Segment Open

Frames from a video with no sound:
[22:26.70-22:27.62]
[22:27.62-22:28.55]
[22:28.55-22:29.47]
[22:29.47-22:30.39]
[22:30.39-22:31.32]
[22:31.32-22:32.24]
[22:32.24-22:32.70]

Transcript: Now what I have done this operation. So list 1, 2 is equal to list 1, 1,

Segment Closed
Segment Open

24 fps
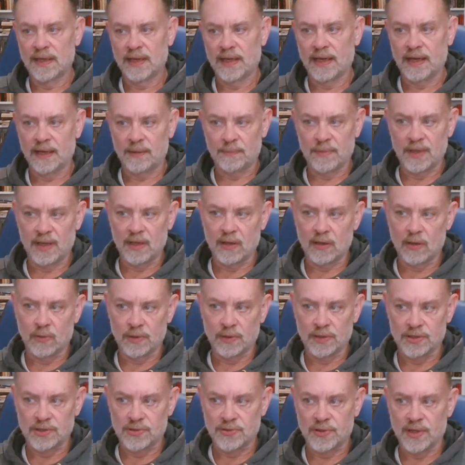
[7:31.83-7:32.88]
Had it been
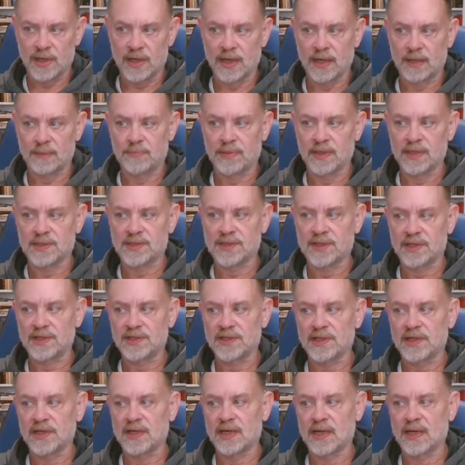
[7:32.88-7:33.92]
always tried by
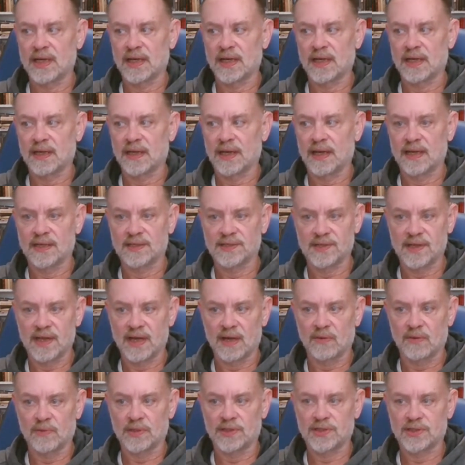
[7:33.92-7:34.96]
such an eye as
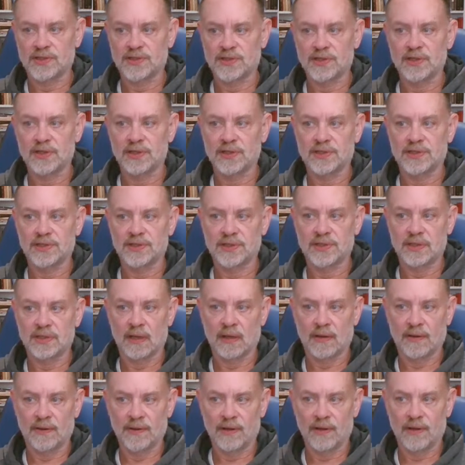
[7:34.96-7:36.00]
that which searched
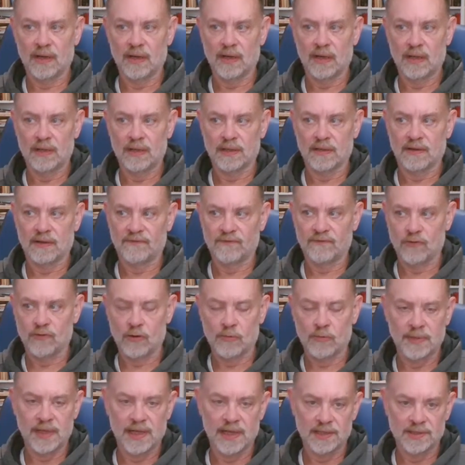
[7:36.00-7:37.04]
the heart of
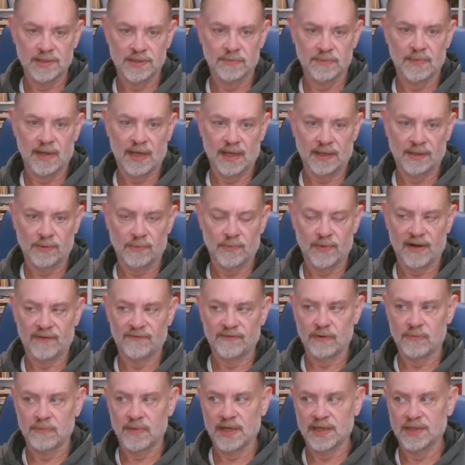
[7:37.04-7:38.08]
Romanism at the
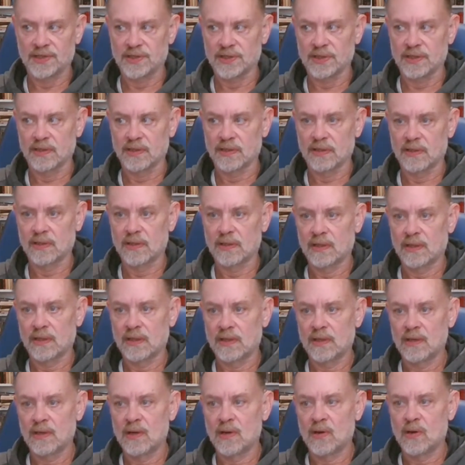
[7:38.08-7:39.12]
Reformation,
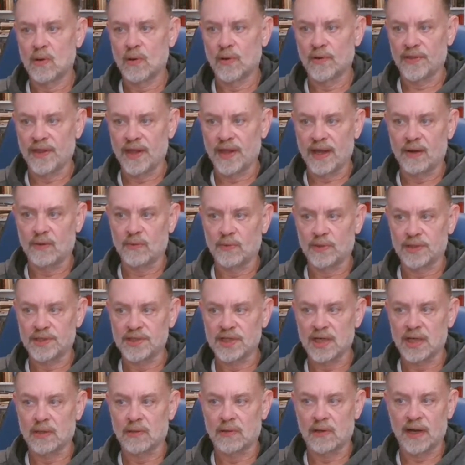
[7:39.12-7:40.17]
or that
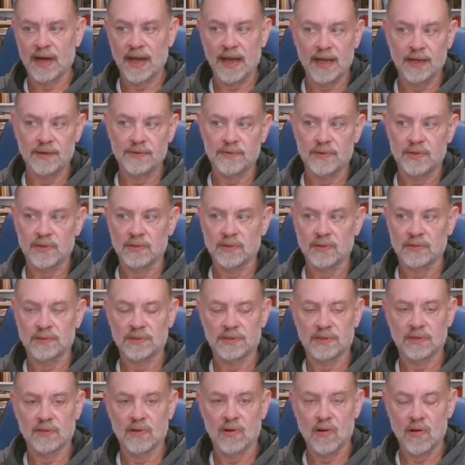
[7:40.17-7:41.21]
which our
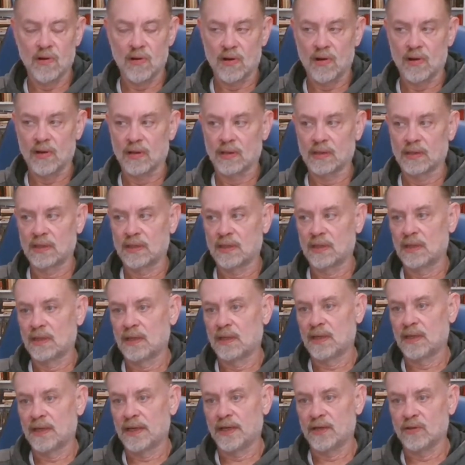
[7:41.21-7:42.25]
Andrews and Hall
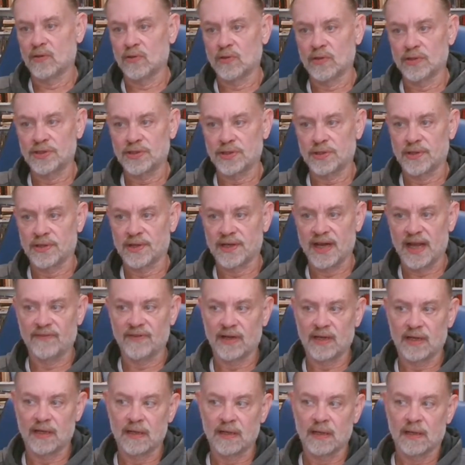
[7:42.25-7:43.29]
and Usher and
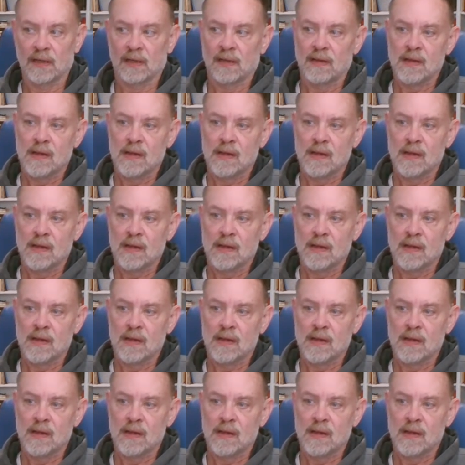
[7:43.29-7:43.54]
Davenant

Segment Closed

> _YOUR OBJECTIVE_: Everything above from the line containing "Frames from a" down to the line containing "[22:32.24-22:32.70]" is to be transcribed exactly, with both of those lines included and nothing else added.

> _RESPONSE_:
Frames from a video with no sound:
[22:26.70-22:27.62]
[22:27.62-22:28.55]
[22:28.55-22:29.47]
[22:29.47-22:30.39]
[22:30.39-22:31.32]
[22:31.32-22:32.24]
[22:32.24-22:32.70]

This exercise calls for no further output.